Age of Surprises

Age of Surprises


The concept of being ‘too old to portfolio’ or ‘retirement’ is as redundant as many corporate jobs are these days. Joe Biden and others prove the point!

 So the USA have chosen a President elect who will be 78 when he takes office – the oldest first-term President to be sworn in in history. He replaces, in that honour, his predecessor and rival, Donald Trump. He was only 70.

How could a country of 330 million people not find two younger people to stand against each other for President?

Or is it a sage and wise decision to plump for experience?


As Ronald Reagan, then 73, said in the 1984 Presidential TV debate 

"I will not make age an issue of this campaign. I am not going to exploit, for political purposes, my opponent's youth and inexperience." 

His debating opponent was Walter Mondale, 56, and Reagan won a second term.

And talking of US Presidents and their families, in 1966 Lillian Carter, President Carter's mother, aged 68 joined the Peace Corps and spent the next two years working as a nurse near Bombay, India.  

In Britain, when Winston Churchill became Prime Minister for a second time in 1951, he was aged 76.       


Does the rational right side brain improve with age, before it begins its race with senility?

And does the creative left side brain unravel early, as it tussles with dementia?

Among the creatives, at age 60 playwright George Bernard Shaw completed “Heartbreak House", regarded by some as his masterpiece. Italian sculptor, painter, playwright, draftsman and architect Gian Lorenzo Bernini developed St Peter’s colonnade in the Vatican in his 60’s.

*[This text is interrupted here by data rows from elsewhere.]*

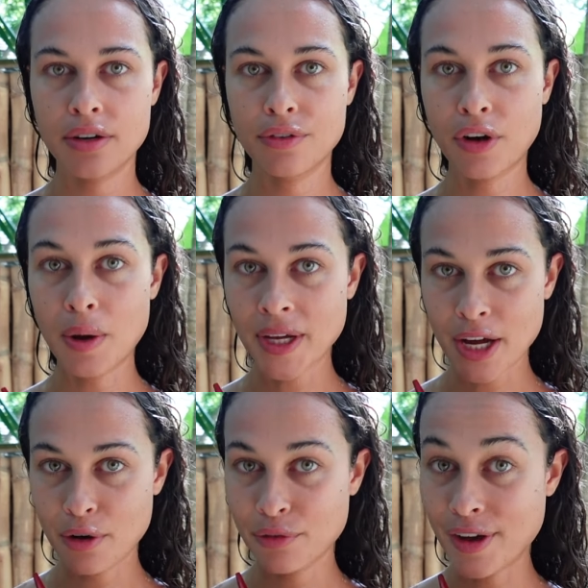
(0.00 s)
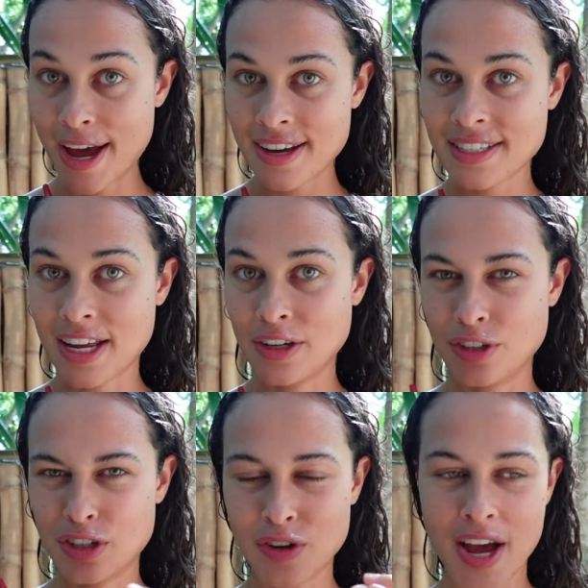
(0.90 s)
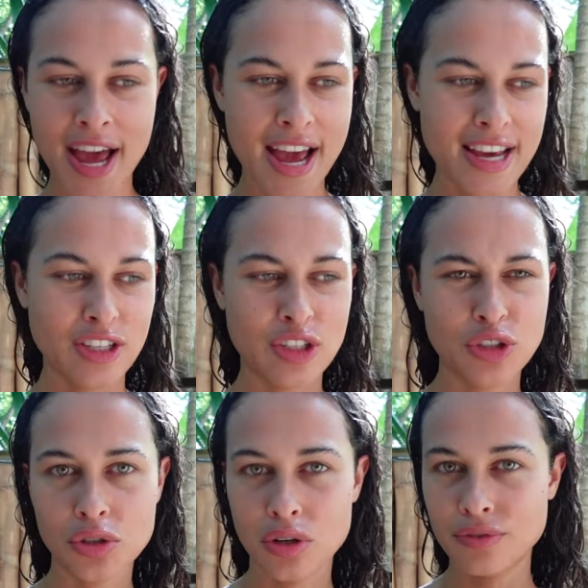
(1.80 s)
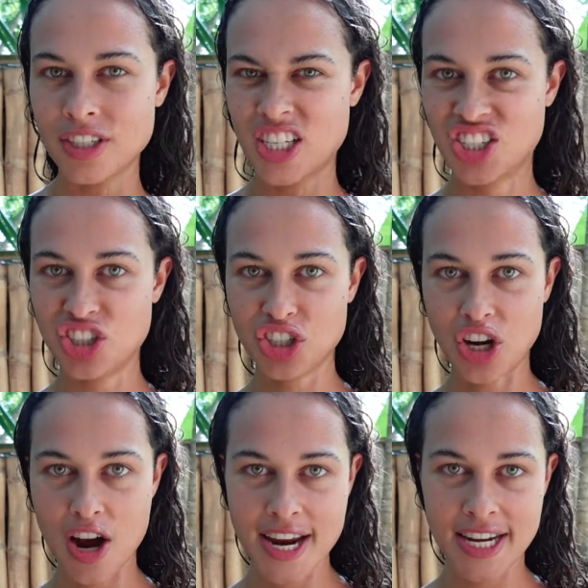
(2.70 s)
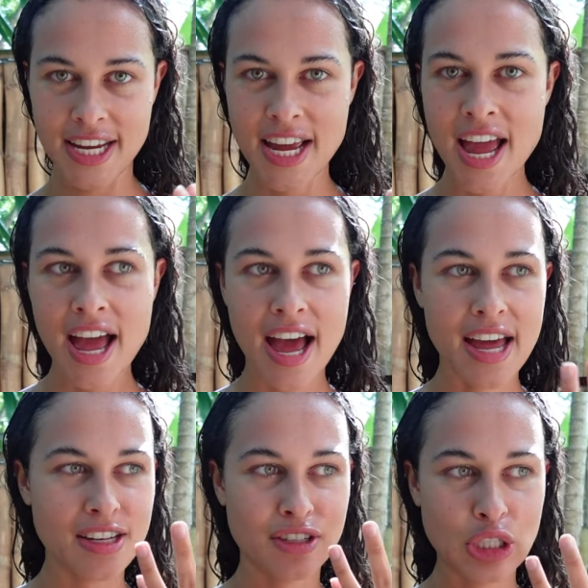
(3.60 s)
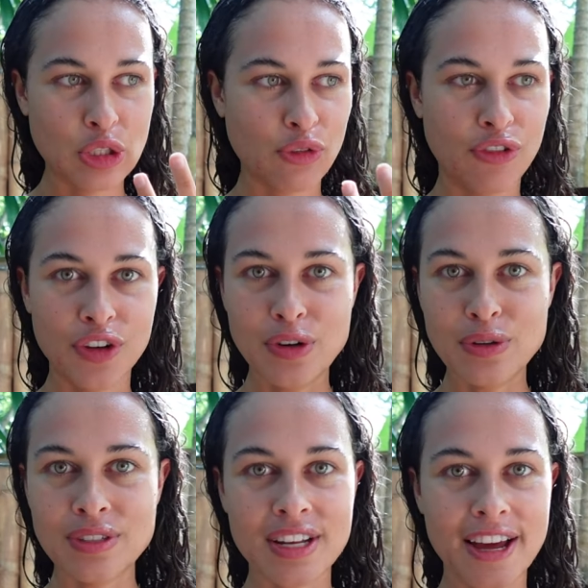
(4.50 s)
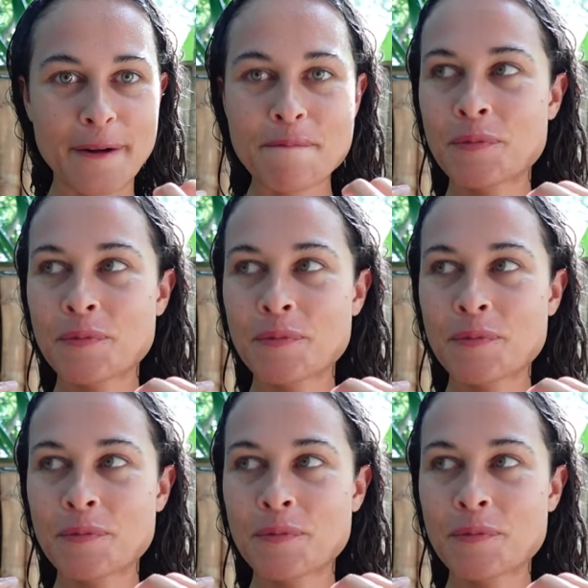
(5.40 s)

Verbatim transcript: of coming out of a hair salon and your hair is soft and it's shiny and it just feels like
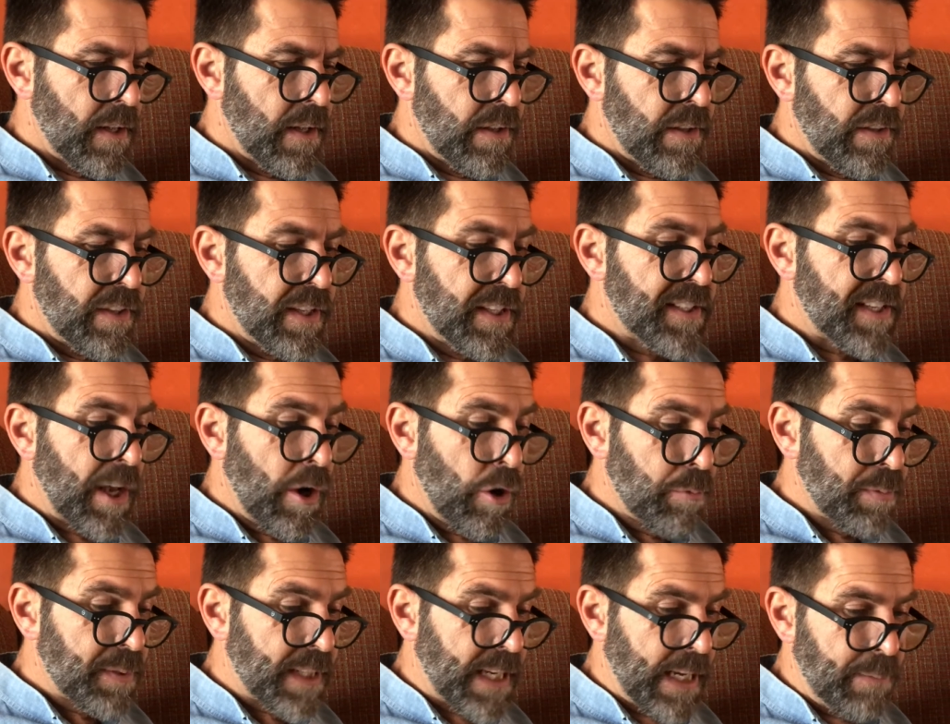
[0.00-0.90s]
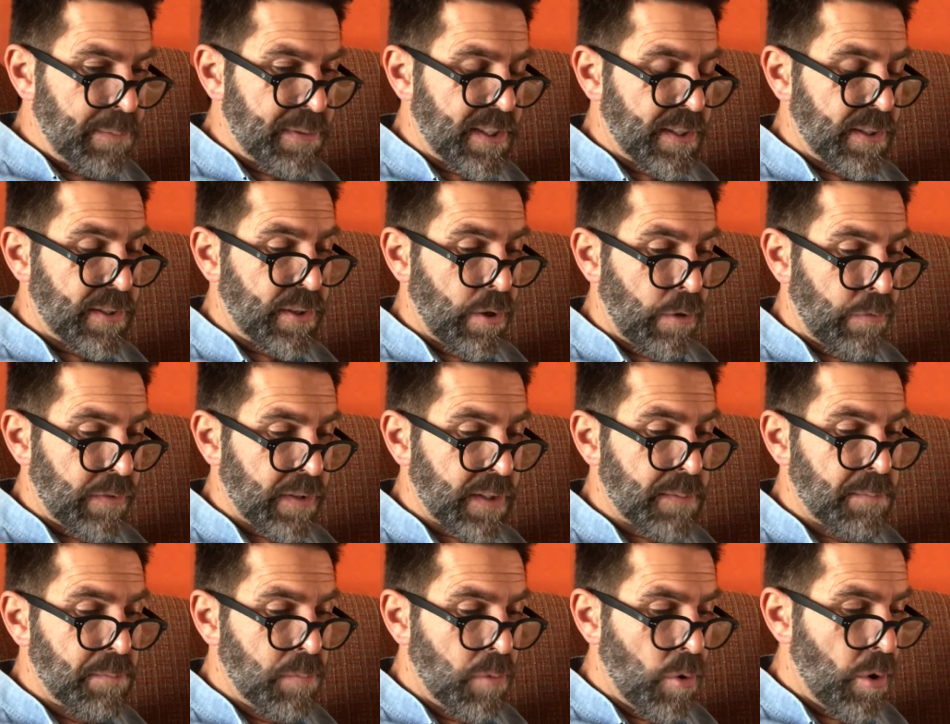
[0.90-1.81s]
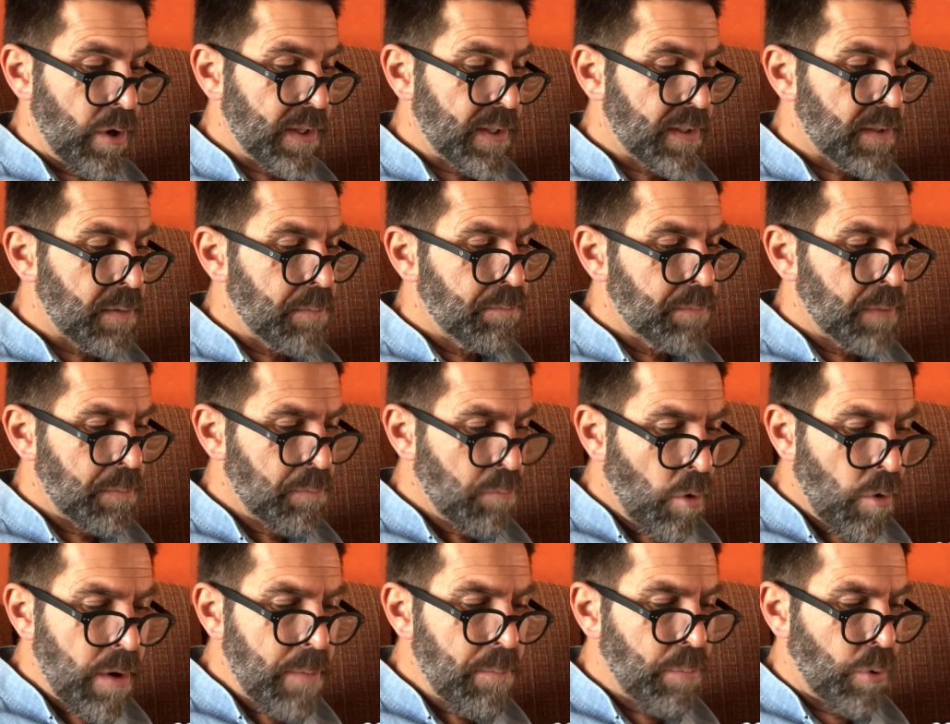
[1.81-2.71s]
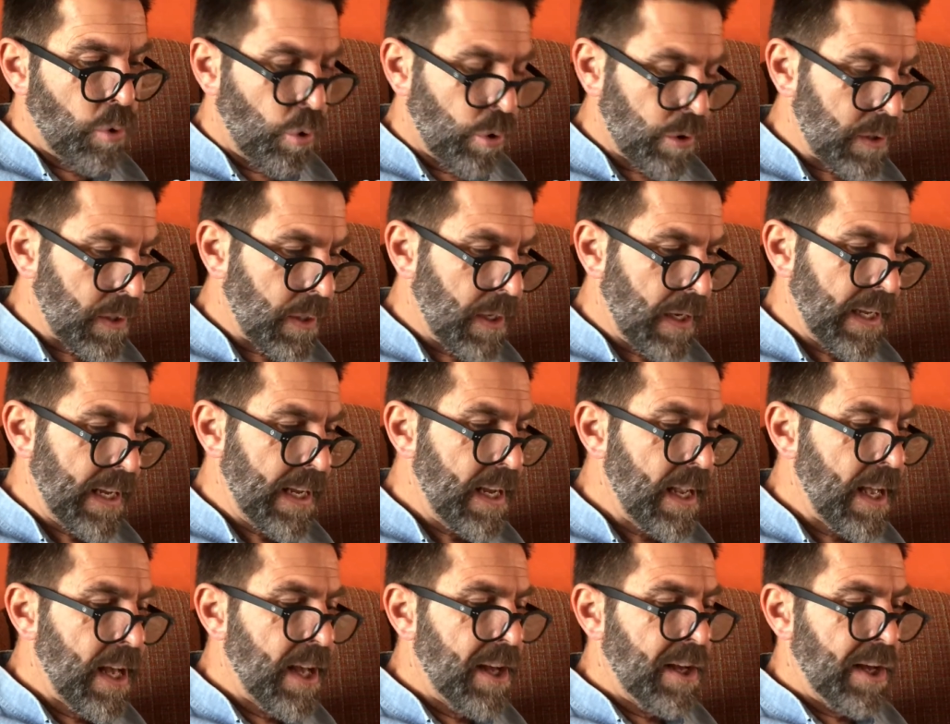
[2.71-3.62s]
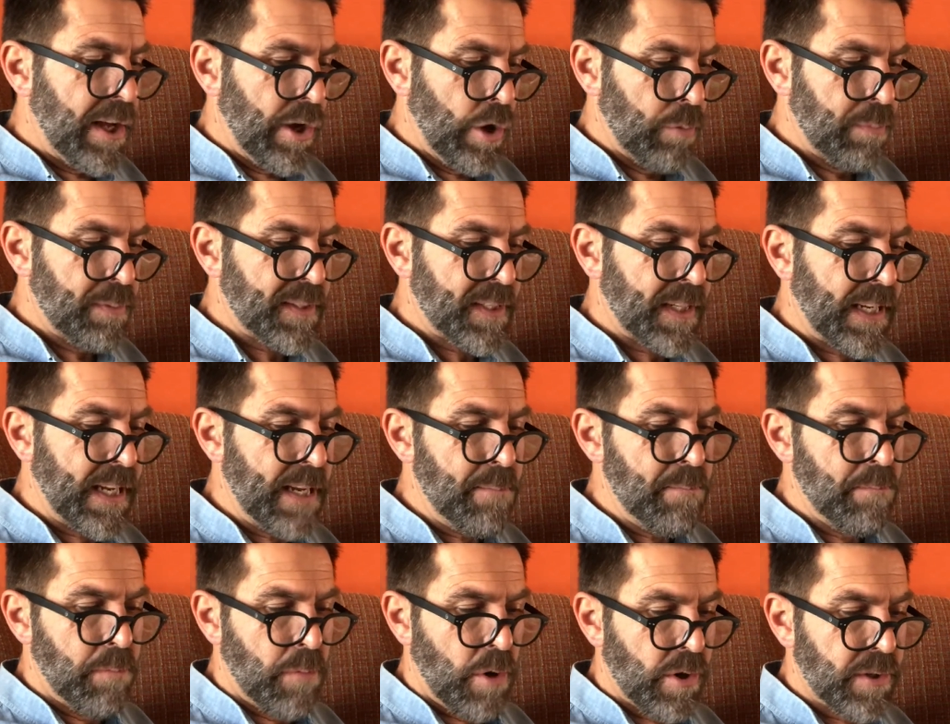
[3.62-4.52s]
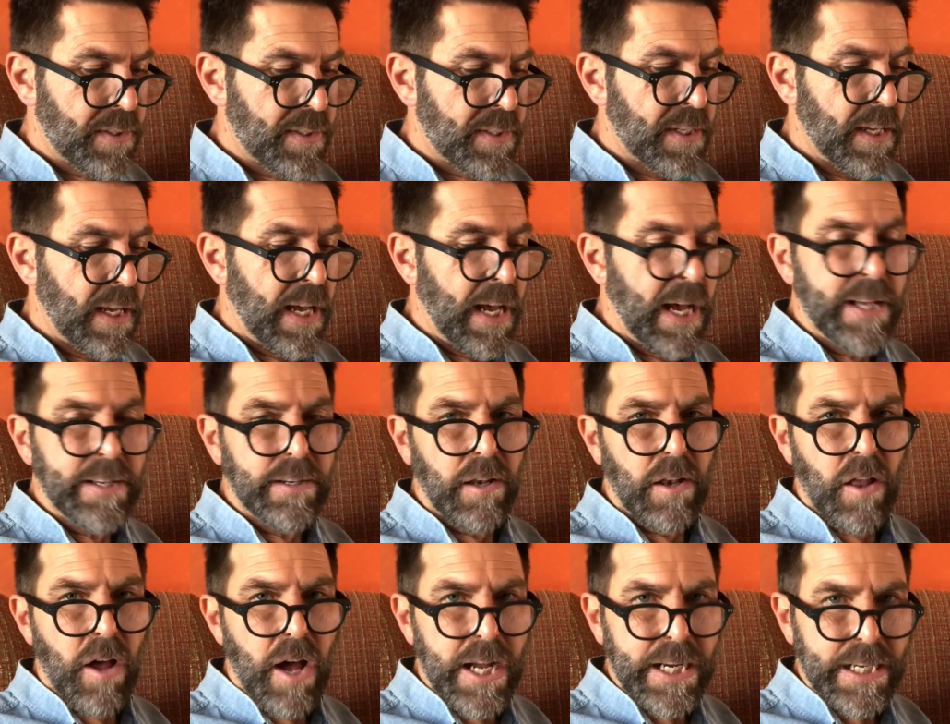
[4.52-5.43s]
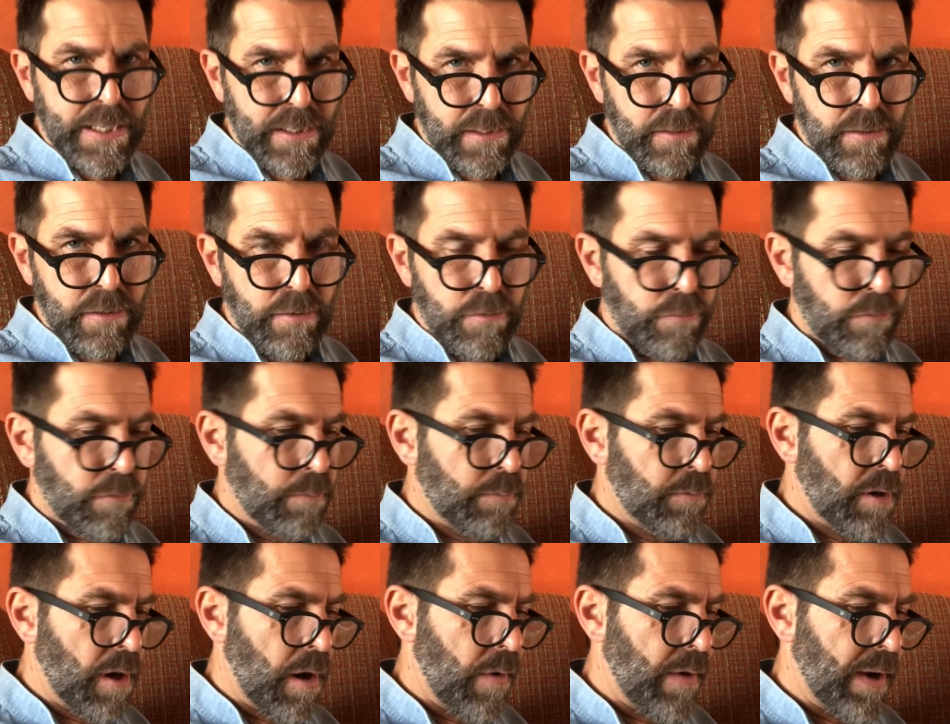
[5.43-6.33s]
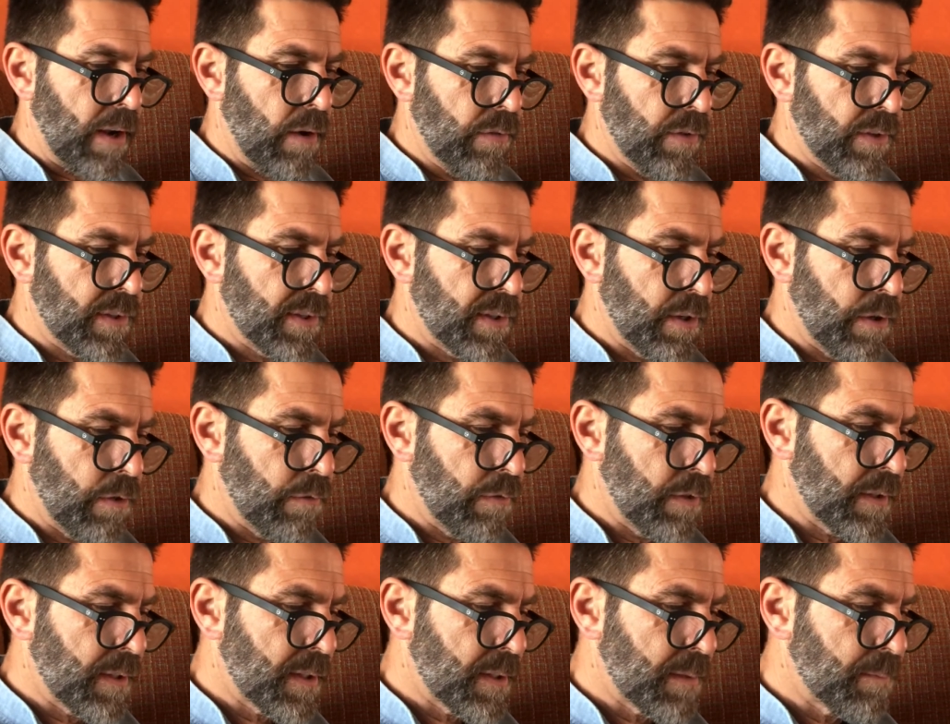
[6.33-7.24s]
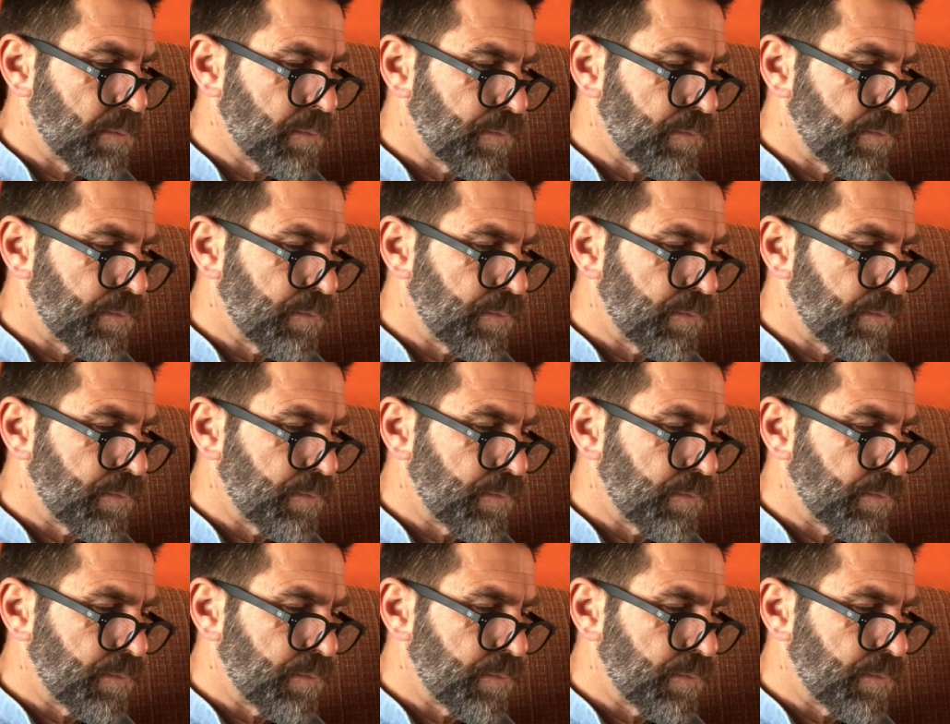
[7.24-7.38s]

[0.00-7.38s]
This helps keep the surface moist, but more importantly, helps to keep moss and lichen from growing on the surface.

It may be a cliché of aging gracefully, but clichés last because they’re right. These ‘elders’ kept on learning, kept flexible to change, embraced new experiences. Whether you agree with their politics or not, they retained a sense of purpose, believed they had something to offer, and wanted to pass on something in their legacy.


The same hallmarks are crucial to success in Portfolio Life. Successful Portfolio Professionals have a different balance of time and money and energy. Some realise this throughout their careers, many relish the discovery when they leave full-time employment.

They take control of their life, live more fulfilled and longer, because they make a change early enough to make a difference.

Many tell me they are surprised and delighted to have time to follow the seasons, to be in touch with natural rhythms, to follow a healthy lifestyle and to do more of what they enjoy most.


How topical that reaction is in our lockdown, when many have found the joys of flexible work from home, and don’t want to give them up once the pandemic is over.


Like most PPs, I never looked back from leaving corporate life 20 years ago. I set up my own business, followed a plan to become a Coach, author, consultant, charity worker and, to my amazement, me and the synchronicities of the world made it happen.

Skills that hadn’t been called on in my multinational life flourished; satisfaction flowed and new learning kept me motivated for the journey. The original 3 year plan was revised each three years as new even more fulfilling parts of the portfolio replaced those I thought were nirvana!


The concept of being ‘too old to portfolio’ or ‘retirement’ is as redundant as many corporate jobs are these days. When I asked a great artist friend, how long he would paint for and if he’d retire, he replied


‘Retire from what. I have a hobby I love and which seems the real me; now and again 

It provides enough income. Why would I stop? In fact, retirement could be fatal.’


He had the ideal combination of ‘who you are’ and ‘what you do’

Portfolio Professionals know the benefit of that at any stage of life.


And, like the Presidents and the creatives, they are living a full life longer than they imagined they would…..and can’t find enough hours in their later days to do all they want.